▶ _EXERCISE DATA_
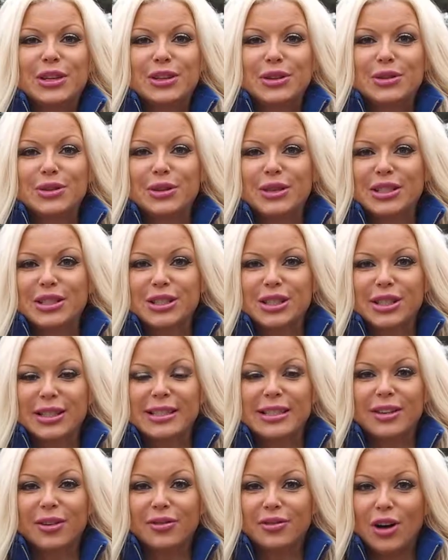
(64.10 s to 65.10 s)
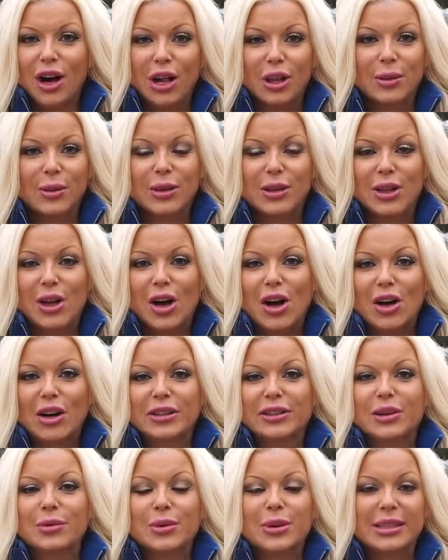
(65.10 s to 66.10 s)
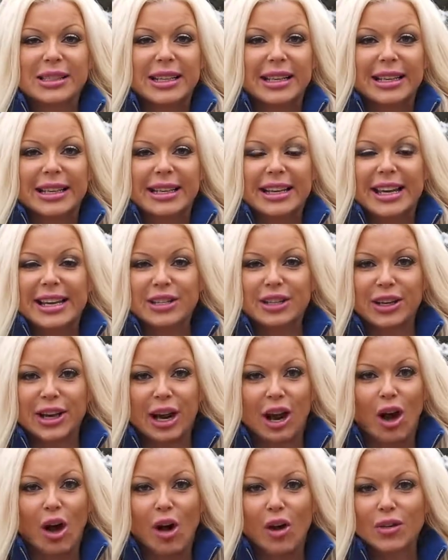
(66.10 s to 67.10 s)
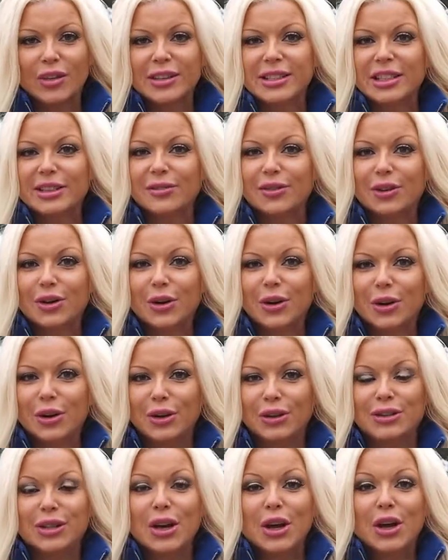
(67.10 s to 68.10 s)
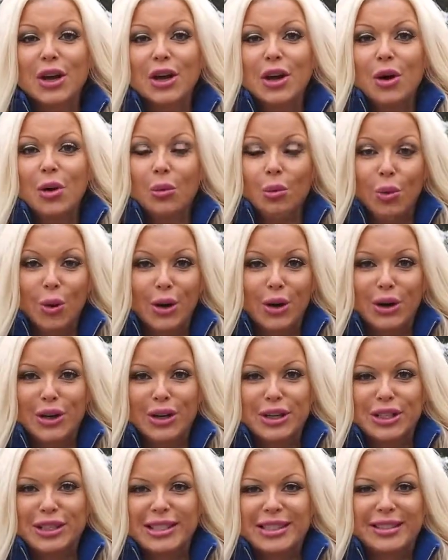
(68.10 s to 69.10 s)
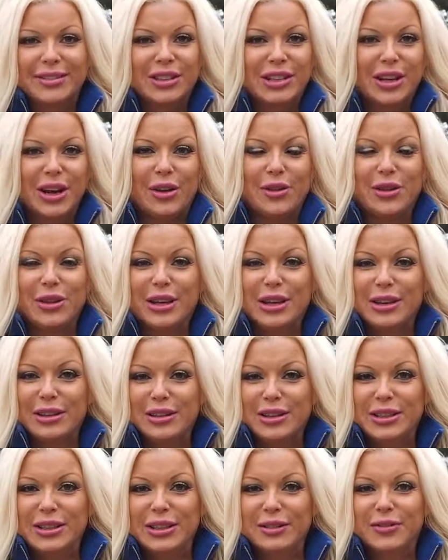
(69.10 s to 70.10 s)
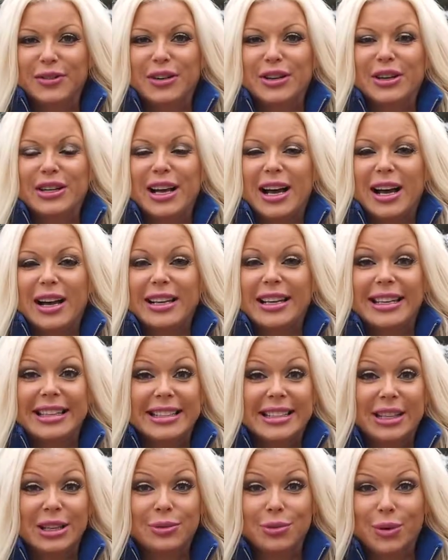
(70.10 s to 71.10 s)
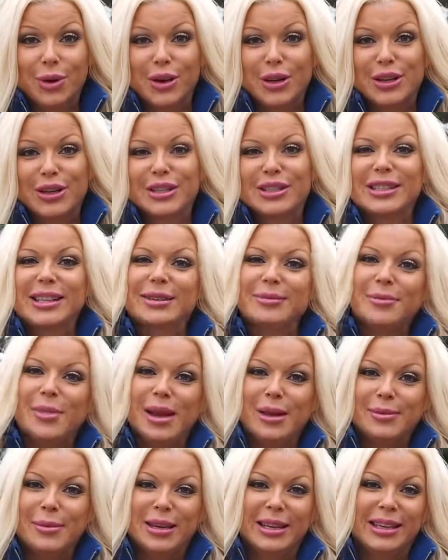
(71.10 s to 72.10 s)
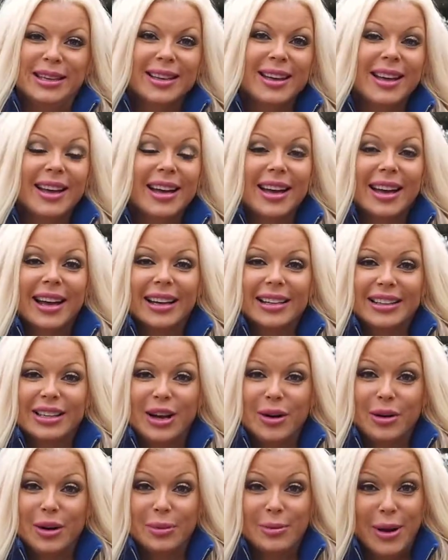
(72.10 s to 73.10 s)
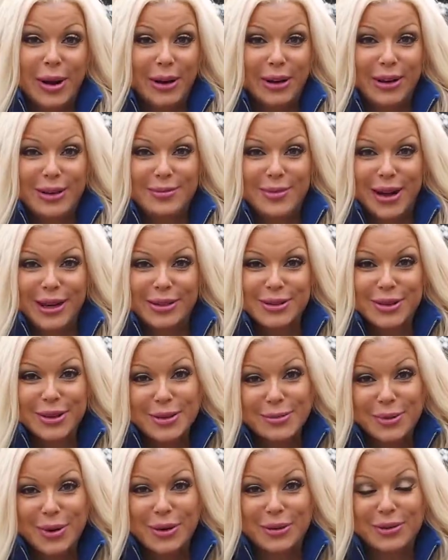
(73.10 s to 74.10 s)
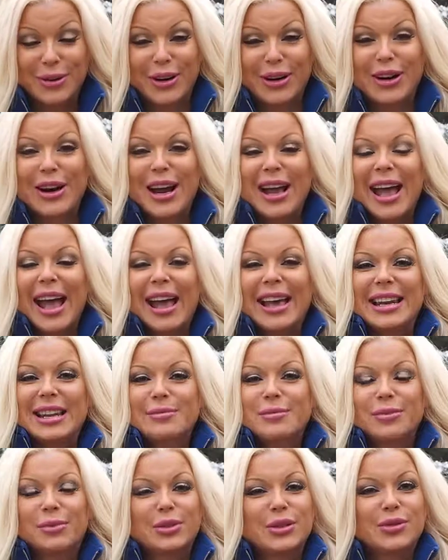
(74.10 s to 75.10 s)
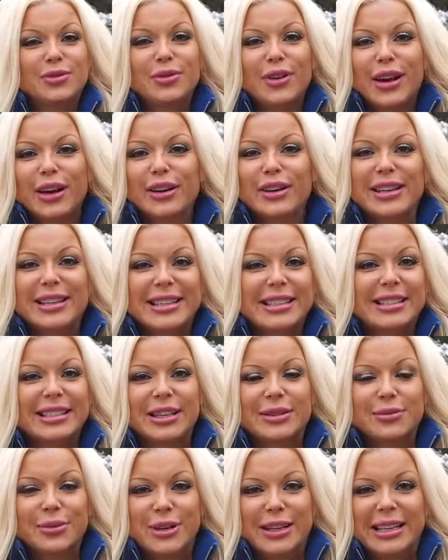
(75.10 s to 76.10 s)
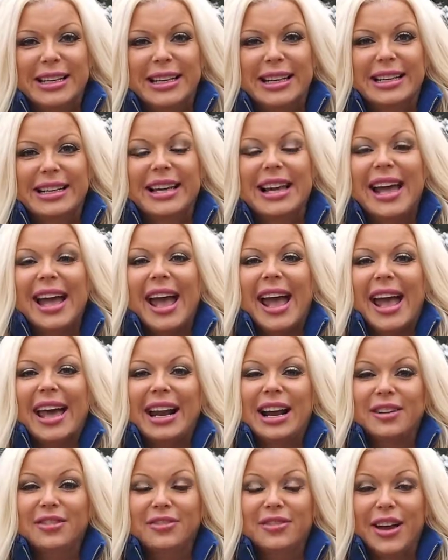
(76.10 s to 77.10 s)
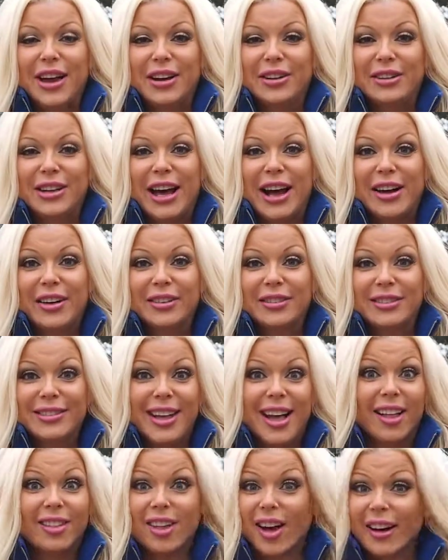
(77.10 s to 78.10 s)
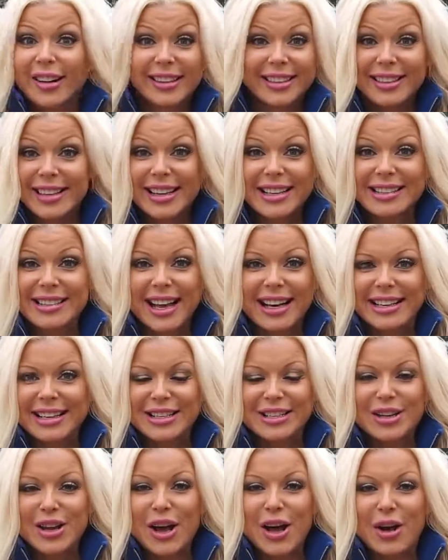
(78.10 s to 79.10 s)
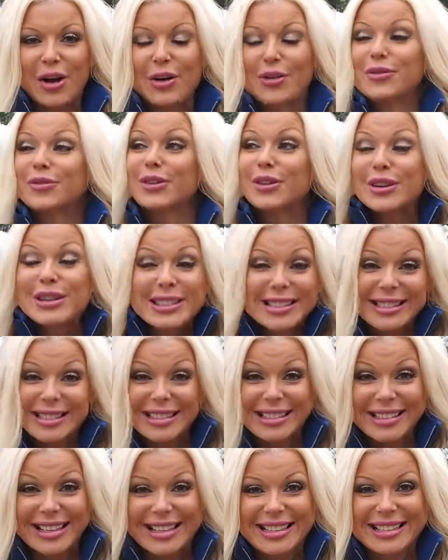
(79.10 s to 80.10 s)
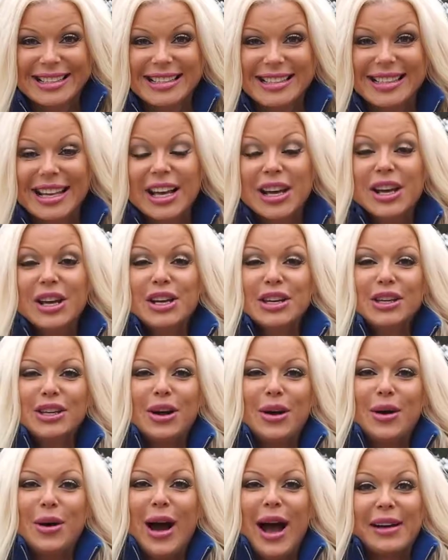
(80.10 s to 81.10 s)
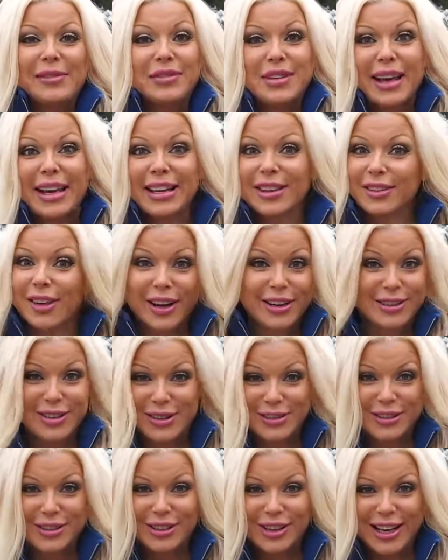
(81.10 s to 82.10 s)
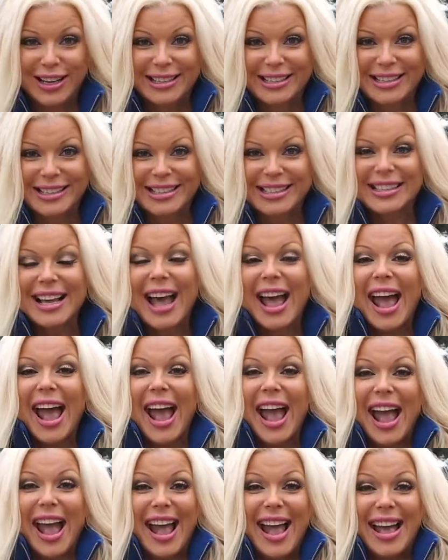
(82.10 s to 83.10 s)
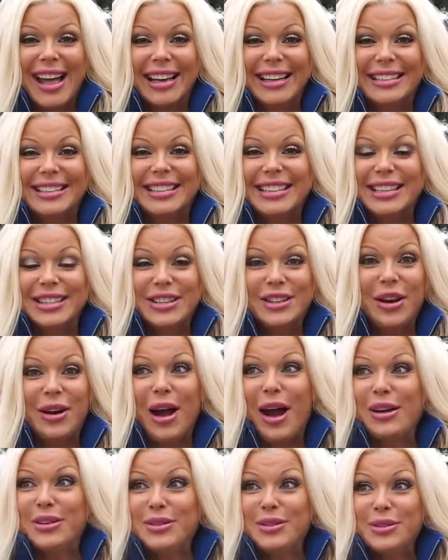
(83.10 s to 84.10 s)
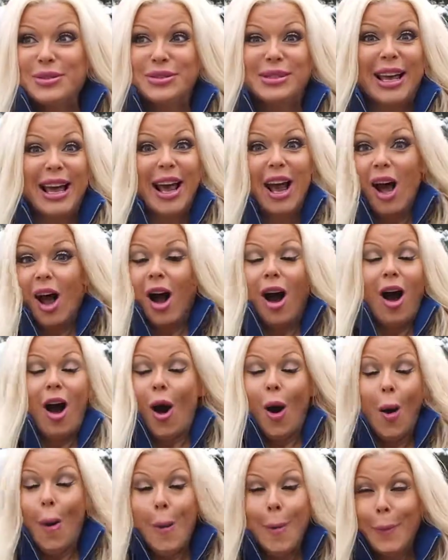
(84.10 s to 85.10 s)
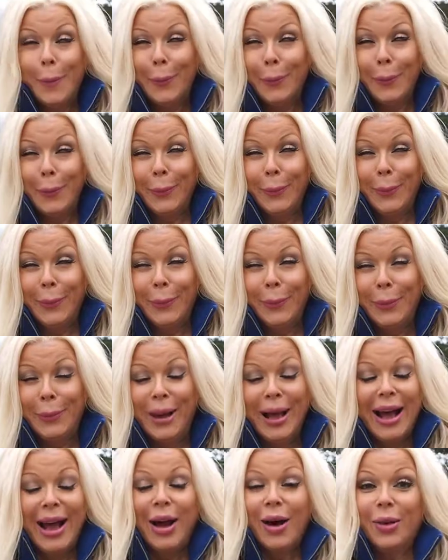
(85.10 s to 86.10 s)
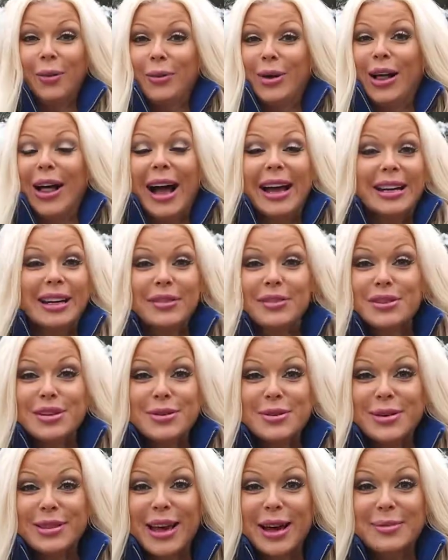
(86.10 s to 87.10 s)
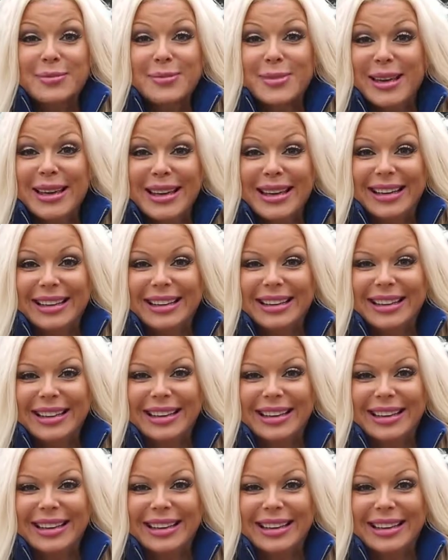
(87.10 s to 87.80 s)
you could just follow along. There wasn't any, he took out all the difficult words, the different Indian words that maybe, an American might trip over, and it was very easy reading. And I found out a lot of things I didn't know. For instance, I've taken a lot of yoga classes, and you know how you say, Om? Well, I never knew what that meant.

▶ _WORK INSTRUCTION_
Copy out the entries above in full and exactly, skipping every picture.

▶ _TASK SOLUTION_
(64.10 s to 65.10 s)
(65.10 s to 66.10 s)
(66.10 s to 67.10 s)
(67.10 s to 68.10 s)
(68.10 s to 69.10 s)
(69.10 s to 70.10 s)
(70.10 s to 71.10 s)
(71.10 s to 72.10 s)
(72.10 s to 73.10 s)
(73.10 s to 74.10 s)
(74.10 s to 75.10 s)
(75.10 s to 76.10 s)
(76.10 s to 77.10 s)
(77.10 s to 78.10 s)
(78.10 s to 79.10 s)
(79.10 s to 80.10 s)
(80.10 s to 81.10 s)
(81.10 s to 82.10 s)
(82.10 s to 83.10 s)
(83.10 s to 84.10 s)
(84.10 s to 85.10 s)
(85.10 s to 86.10 s)
(86.10 s to 87.10 s)
(87.10 s to 87.80 s)
you could just follow along. There wasn't any, he took out all the difficult words, the different Indian words that maybe, an American might trip over, and it was very easy reading. And I found out a lot of things I didn't know. For instance, I've taken a lot of yoga classes, and you know how you say, Om? Well, I never knew what that meant.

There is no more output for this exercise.